**Brief:** The pictures must be left out, while the rest of the data is copied exactly.

>>

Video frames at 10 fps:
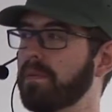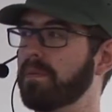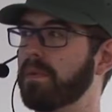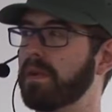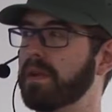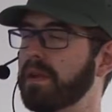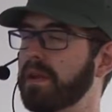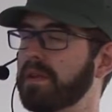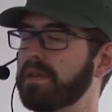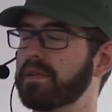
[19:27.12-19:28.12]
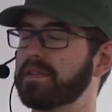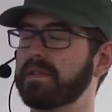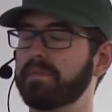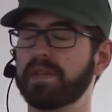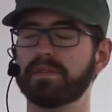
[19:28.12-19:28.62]
working,
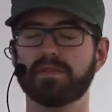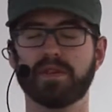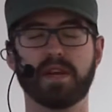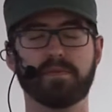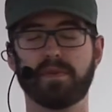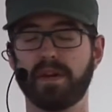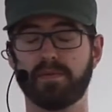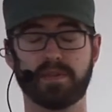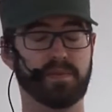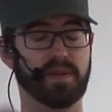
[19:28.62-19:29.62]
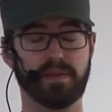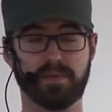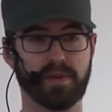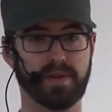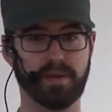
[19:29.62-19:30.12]
it's a messaging app for iOS, but I
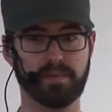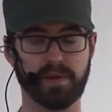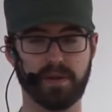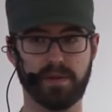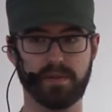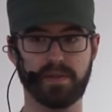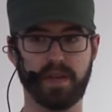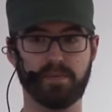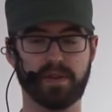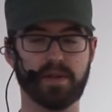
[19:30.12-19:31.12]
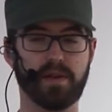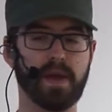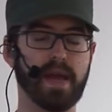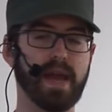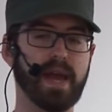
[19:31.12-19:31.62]
don't really recall the name right now,
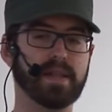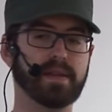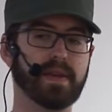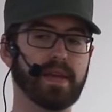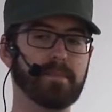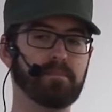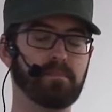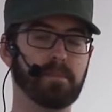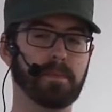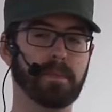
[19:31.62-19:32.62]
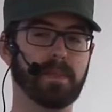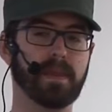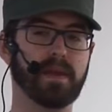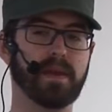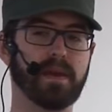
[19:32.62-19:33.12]
and he
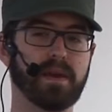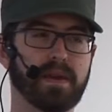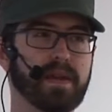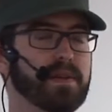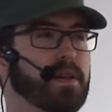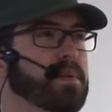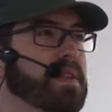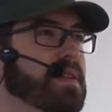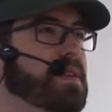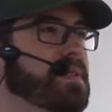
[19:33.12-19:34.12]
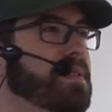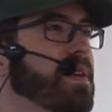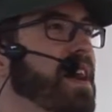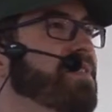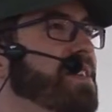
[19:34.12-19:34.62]
told me that
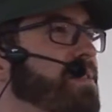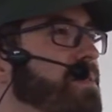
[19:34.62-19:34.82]
they're having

<<

**Task answer:**
Video frames at 10 fps:
[19:27.12-19:28.12]
[19:28.12-19:28.62]
working,
[19:28.62-19:29.62]
[19:29.62-19:30.12]
it's a messaging app for iOS, but I
[19:30.12-19:31.12]
[19:31.12-19:31.62]
don't really recall the name right now,
[19:31.62-19:32.62]
[19:32.62-19:33.12]
and he
[19:33.12-19:34.12]
[19:34.12-19:34.62]
told me that
[19:34.62-19:34.82]
they're having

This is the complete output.